Rovelizumab

Monoclonal antibody
- Type: Whole antibody
- Source: Humanized (from mouse)
- Target: CD11, CD18

Clinical data
- Trade names: LeukArrest
- ATC code: none;

Identifiers
- CAS Number: 197099-66-4;
- ChemSpider: none;
- UNII: XLB16RJ01B;

= Rovelizumab =

Monoclonal antibody

Rovelizumab, also known as LeukArrest and Hu23F2G, is a humanized monoclonal antibody which was an experimental immunosuppressive drug. It was developed by Icos to treat patients with haemorrhagic shock.
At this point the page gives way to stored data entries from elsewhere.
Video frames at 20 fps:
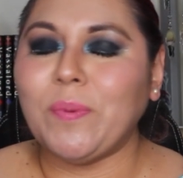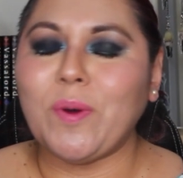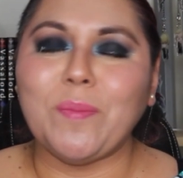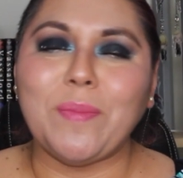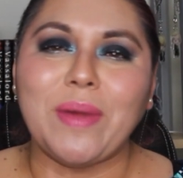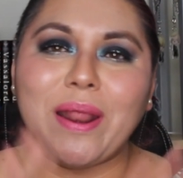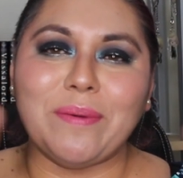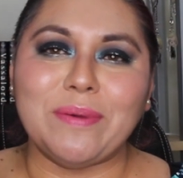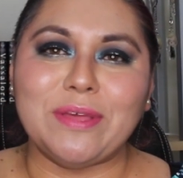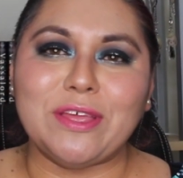
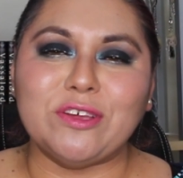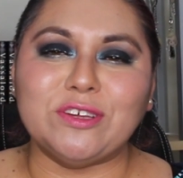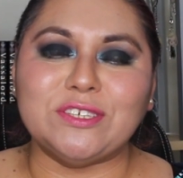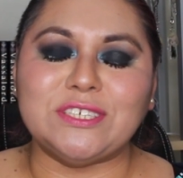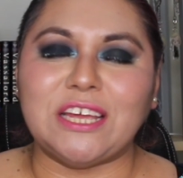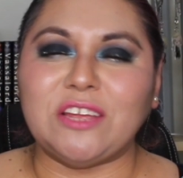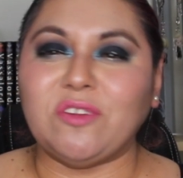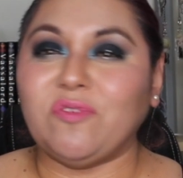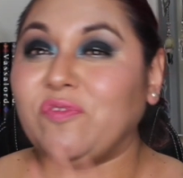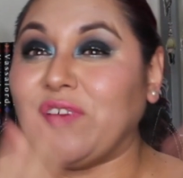
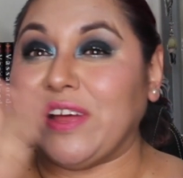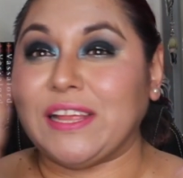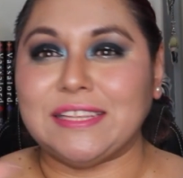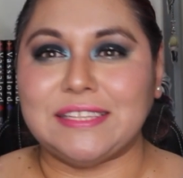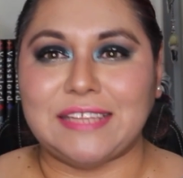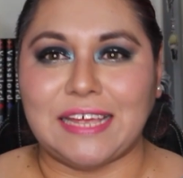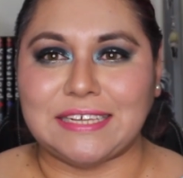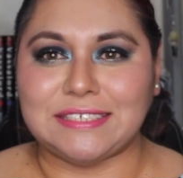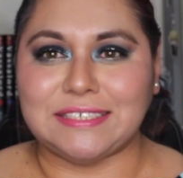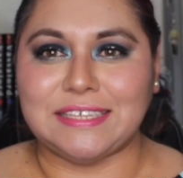maravillosas,
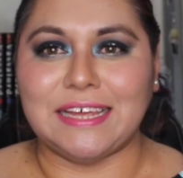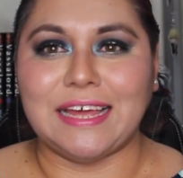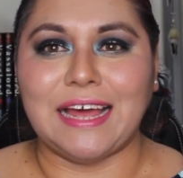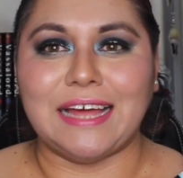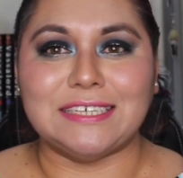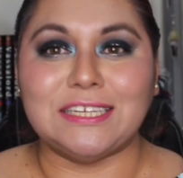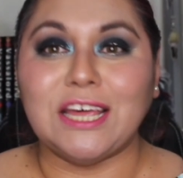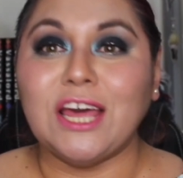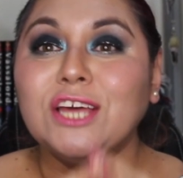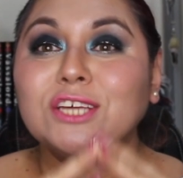
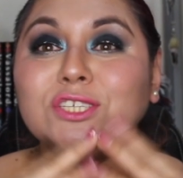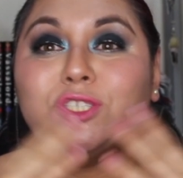fantásticas,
The drug is a monoclonal antibody that suppresses white blood cells which become overly active during shock. During testing, the number of patients given the drug was low because rovelizumab had to be delivered within four hours of the injury and consent was required. The patient was often unconscious and relatives had to be reached to give consent. In June 1998, Icos and many medical centers asked the United States Food and Drug Administration (FDA) to waive consent requirements in situations where the patient was at high risk of dying and relatives could not be reached. While some medical ethicists opposed waiving consent, the FDA approved the proposal in August 1998 for five medical centers.
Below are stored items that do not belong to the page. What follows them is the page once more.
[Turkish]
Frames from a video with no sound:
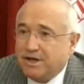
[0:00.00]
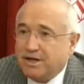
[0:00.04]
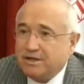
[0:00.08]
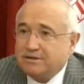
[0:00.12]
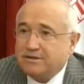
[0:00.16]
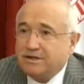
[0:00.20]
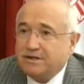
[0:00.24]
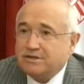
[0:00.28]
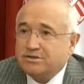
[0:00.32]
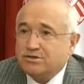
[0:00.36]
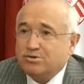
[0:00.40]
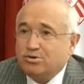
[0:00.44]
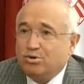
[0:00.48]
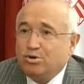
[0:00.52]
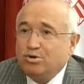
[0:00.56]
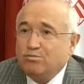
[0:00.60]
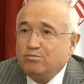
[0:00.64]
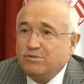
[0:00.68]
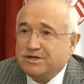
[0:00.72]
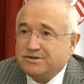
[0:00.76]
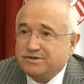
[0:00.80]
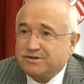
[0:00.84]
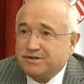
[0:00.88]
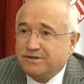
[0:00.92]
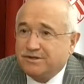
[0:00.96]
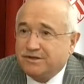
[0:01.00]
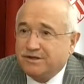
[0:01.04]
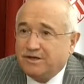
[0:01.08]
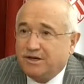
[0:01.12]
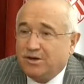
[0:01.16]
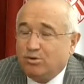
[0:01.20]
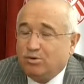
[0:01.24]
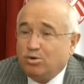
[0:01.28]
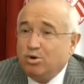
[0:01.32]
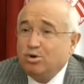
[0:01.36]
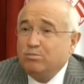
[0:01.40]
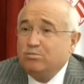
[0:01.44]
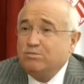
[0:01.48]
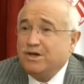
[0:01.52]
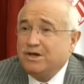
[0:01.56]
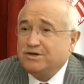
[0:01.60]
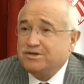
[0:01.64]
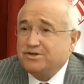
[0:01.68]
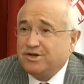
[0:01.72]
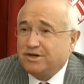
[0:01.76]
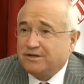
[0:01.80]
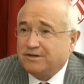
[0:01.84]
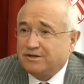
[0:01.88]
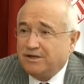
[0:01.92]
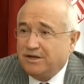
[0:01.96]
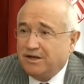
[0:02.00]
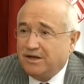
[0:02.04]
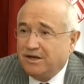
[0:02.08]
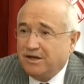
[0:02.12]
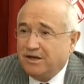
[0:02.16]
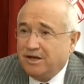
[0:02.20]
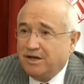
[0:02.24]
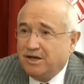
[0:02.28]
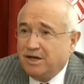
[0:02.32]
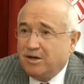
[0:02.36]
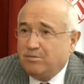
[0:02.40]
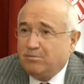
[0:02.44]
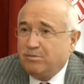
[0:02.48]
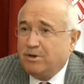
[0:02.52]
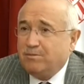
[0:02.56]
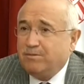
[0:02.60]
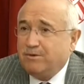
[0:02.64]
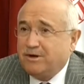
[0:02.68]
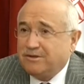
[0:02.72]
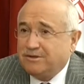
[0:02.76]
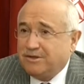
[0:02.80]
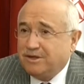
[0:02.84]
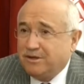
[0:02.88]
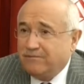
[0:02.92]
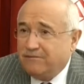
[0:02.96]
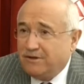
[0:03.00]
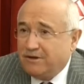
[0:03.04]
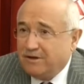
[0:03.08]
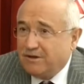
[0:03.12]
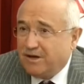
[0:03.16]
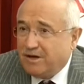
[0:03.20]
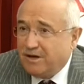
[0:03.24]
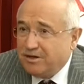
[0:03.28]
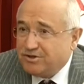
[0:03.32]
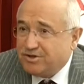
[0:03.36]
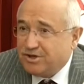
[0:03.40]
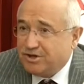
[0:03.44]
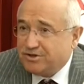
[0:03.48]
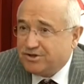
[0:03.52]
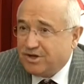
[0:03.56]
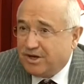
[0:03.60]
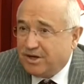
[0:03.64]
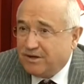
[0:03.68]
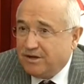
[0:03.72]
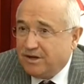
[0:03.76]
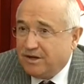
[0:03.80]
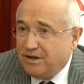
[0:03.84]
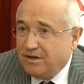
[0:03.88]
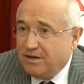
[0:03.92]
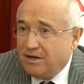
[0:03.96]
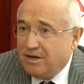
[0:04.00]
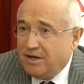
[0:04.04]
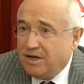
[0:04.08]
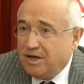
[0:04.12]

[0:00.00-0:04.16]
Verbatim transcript: Herkes olmasın diye, olmayacak diye papatya falı açacağına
Development of rovelizumab was halted in April 2000 when interim data from phase III clinical trials did not meet Icos' goals, which included reducing the chance of multiple organ failure and reducing the death-rate from shock at 28 days. Rovelizumab was also being tested for treating heart attack, multiple sclerosis, and stroke, and was being explored as a treatment for cerebral vasospasm, head trauma, kidney transplantation, and restenosis.
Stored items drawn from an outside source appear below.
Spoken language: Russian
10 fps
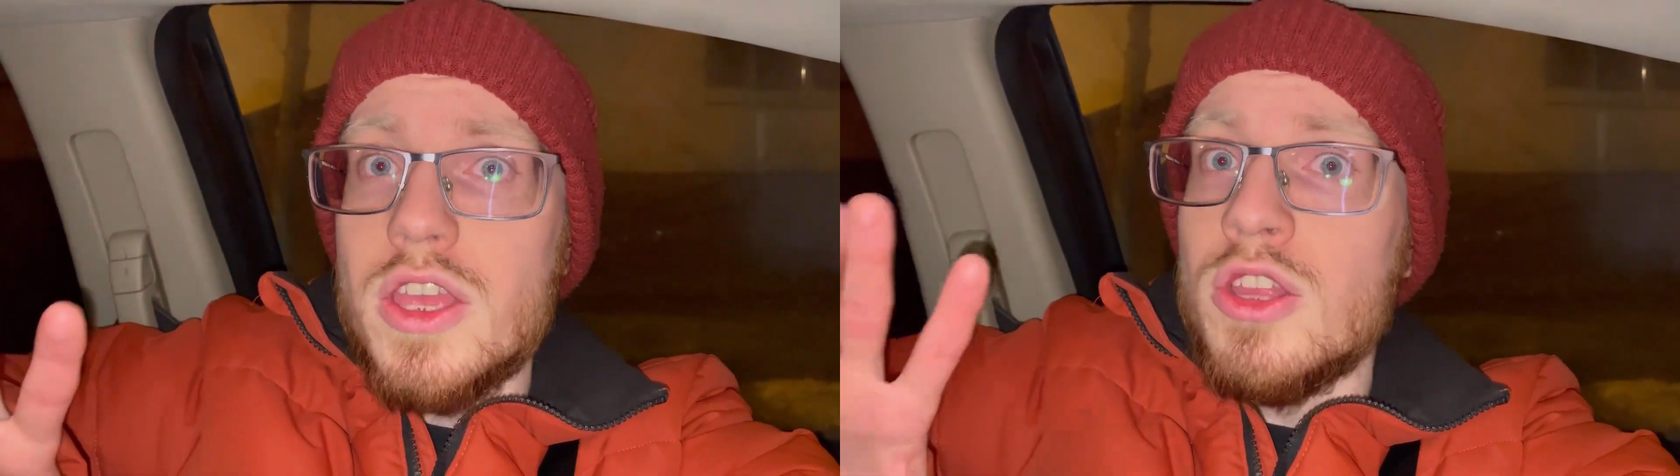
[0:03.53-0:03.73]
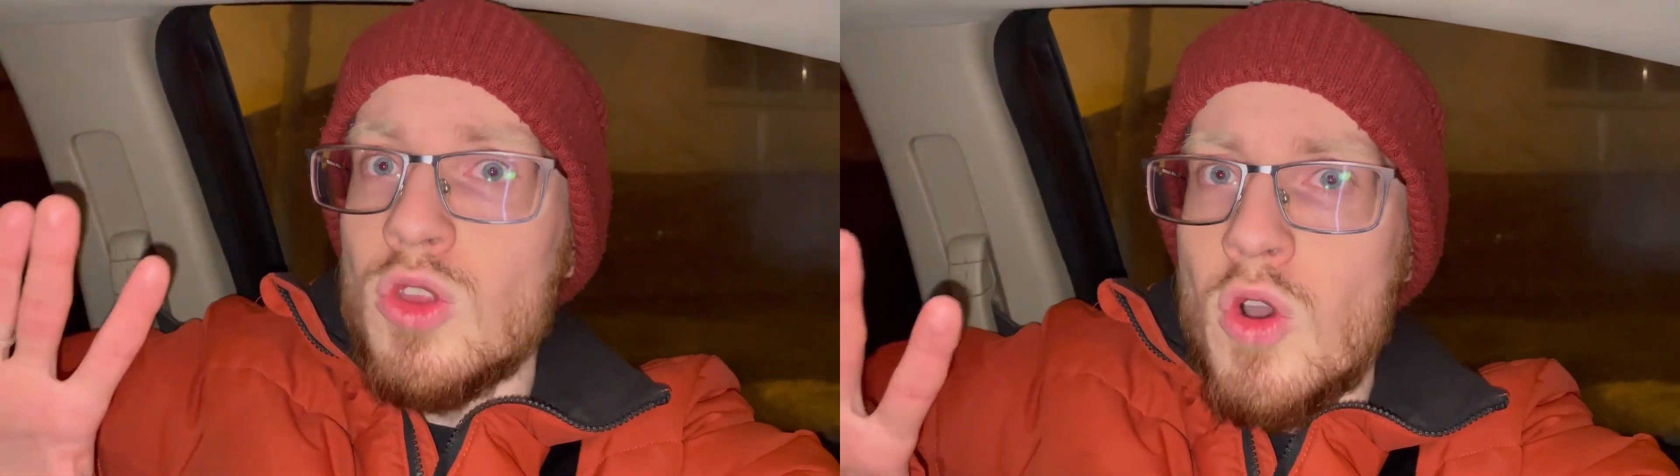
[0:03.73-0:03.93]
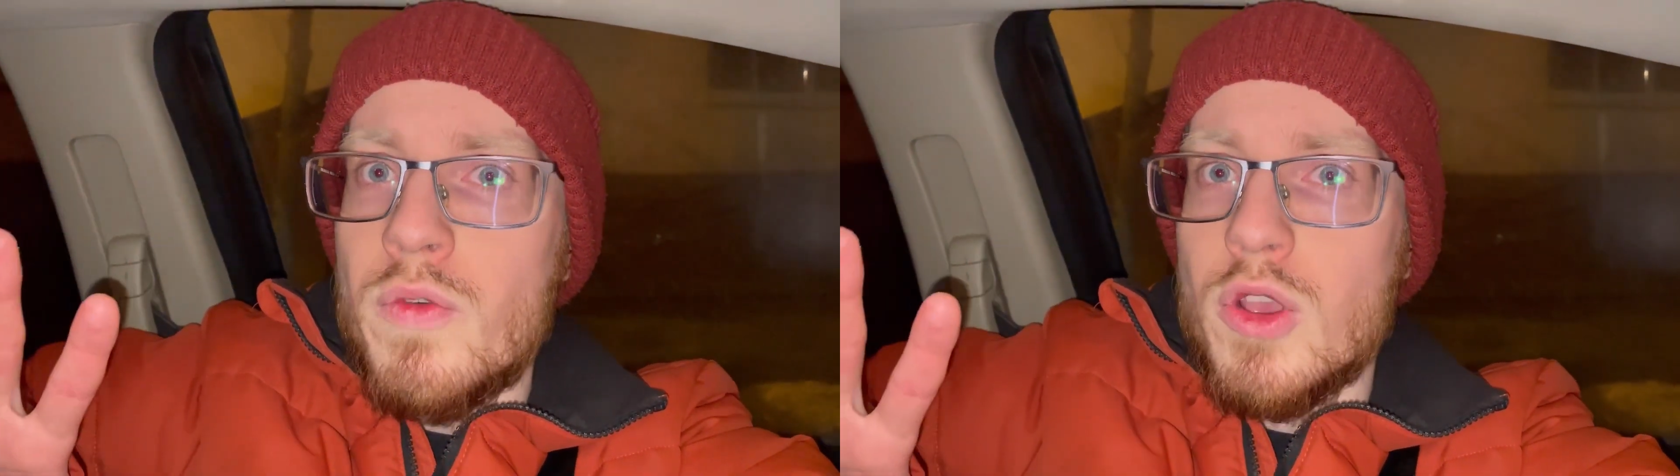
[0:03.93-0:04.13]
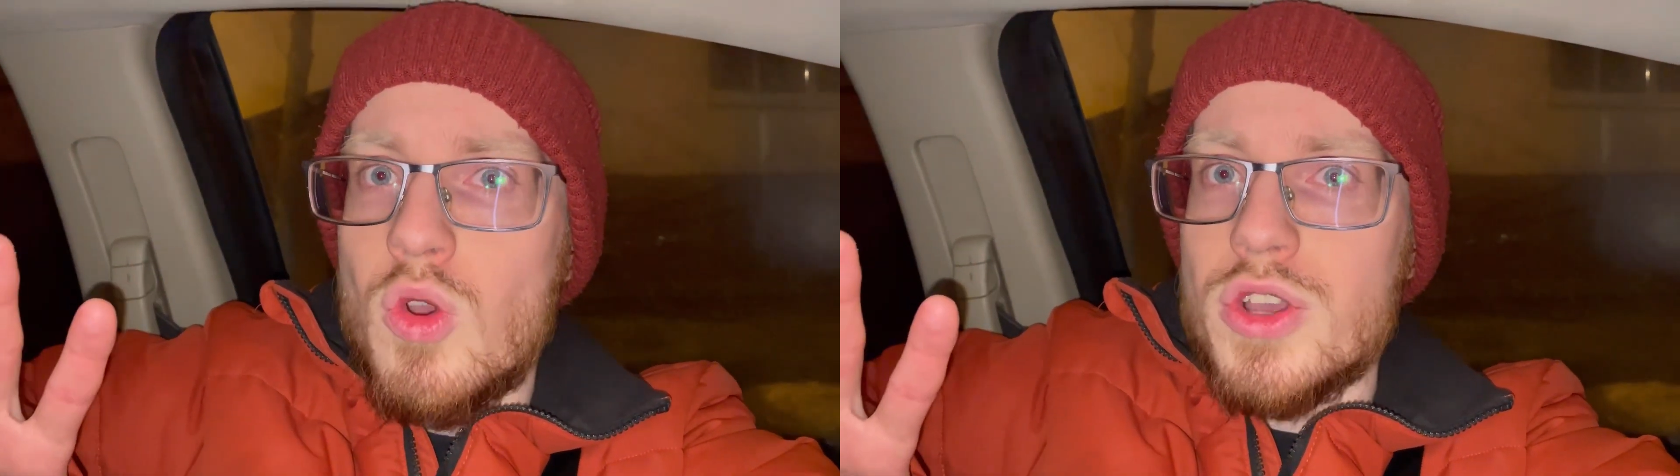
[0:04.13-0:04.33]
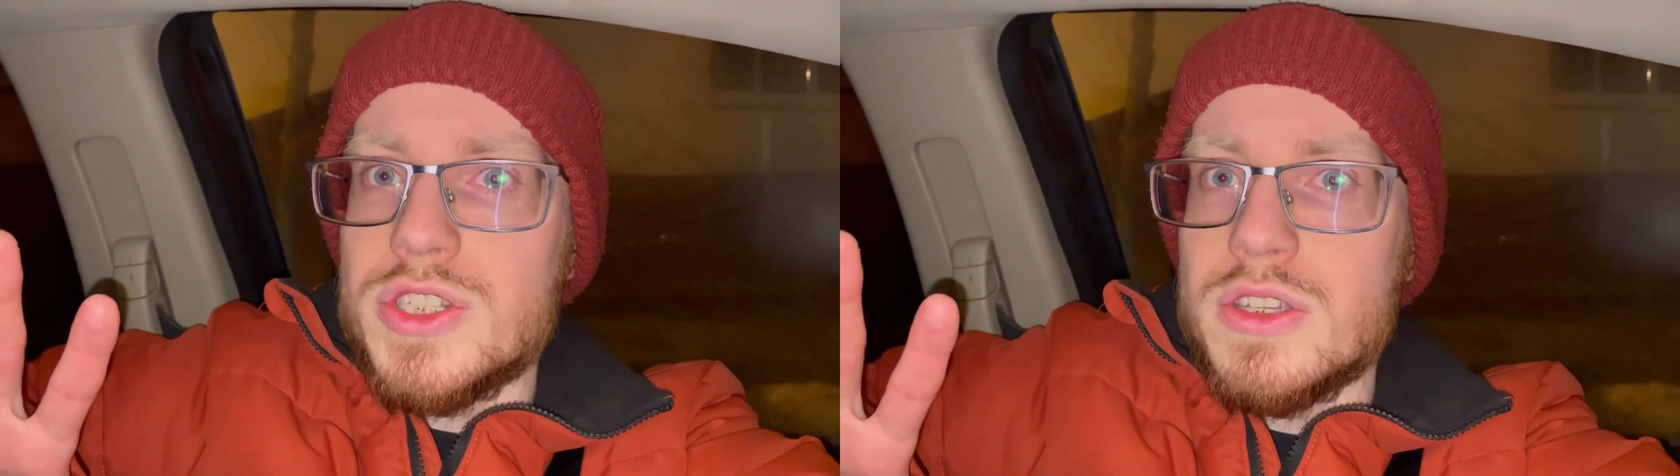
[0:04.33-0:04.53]
и новый
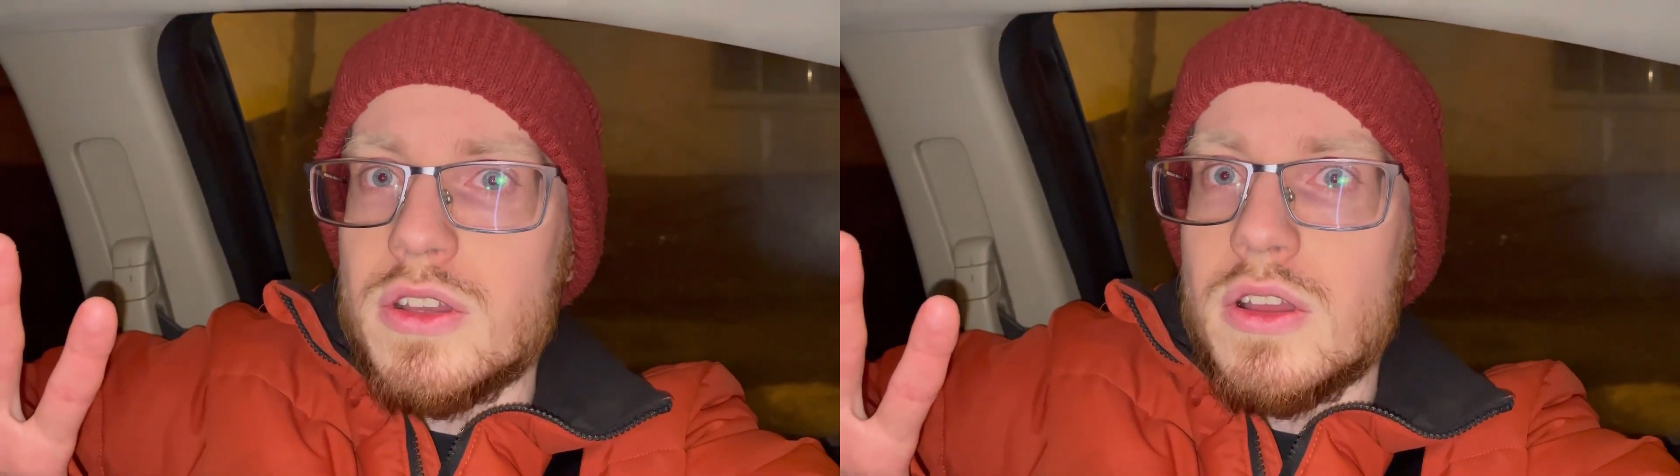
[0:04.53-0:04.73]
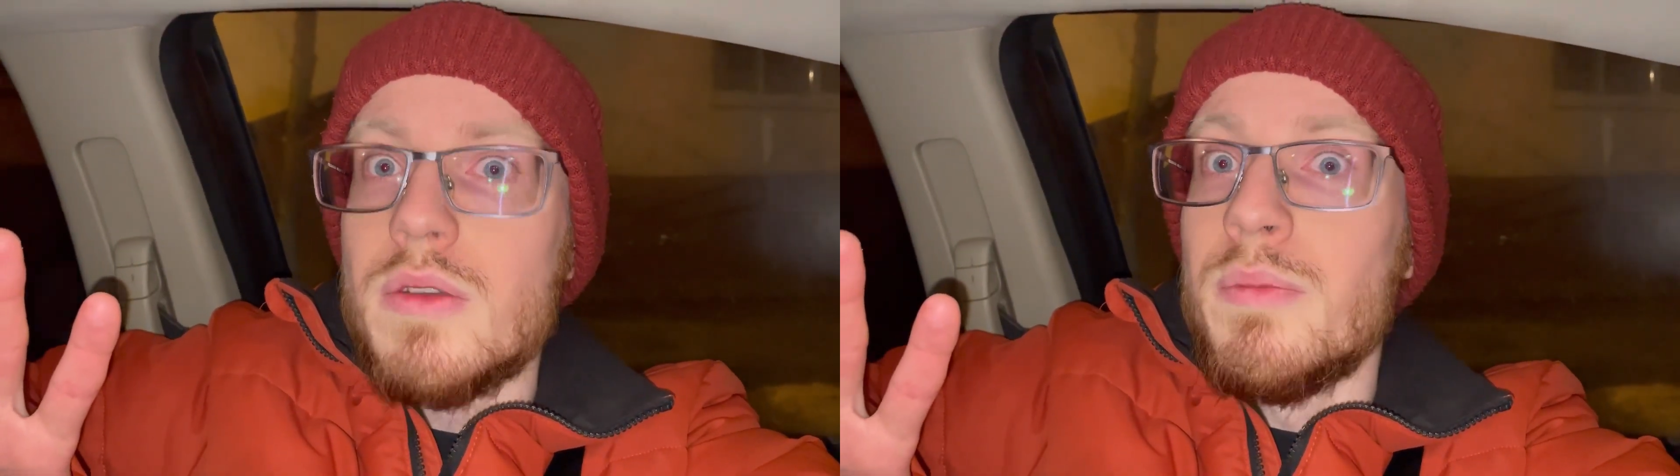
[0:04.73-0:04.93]
гость.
Multiple companies have tried to develop anti-CD18 drugs, but none of them have been successful. Among them are Genentech's erlizumab, and two drugs developed by Protein Design Labs and Centocor. Although trials in humans have not gone well, the research of anti-CD18 drugs in animals has been encouraging. It is thought that the experimental medicines are affecting the lymphocyte adhesion pathway in humans in unintended ways.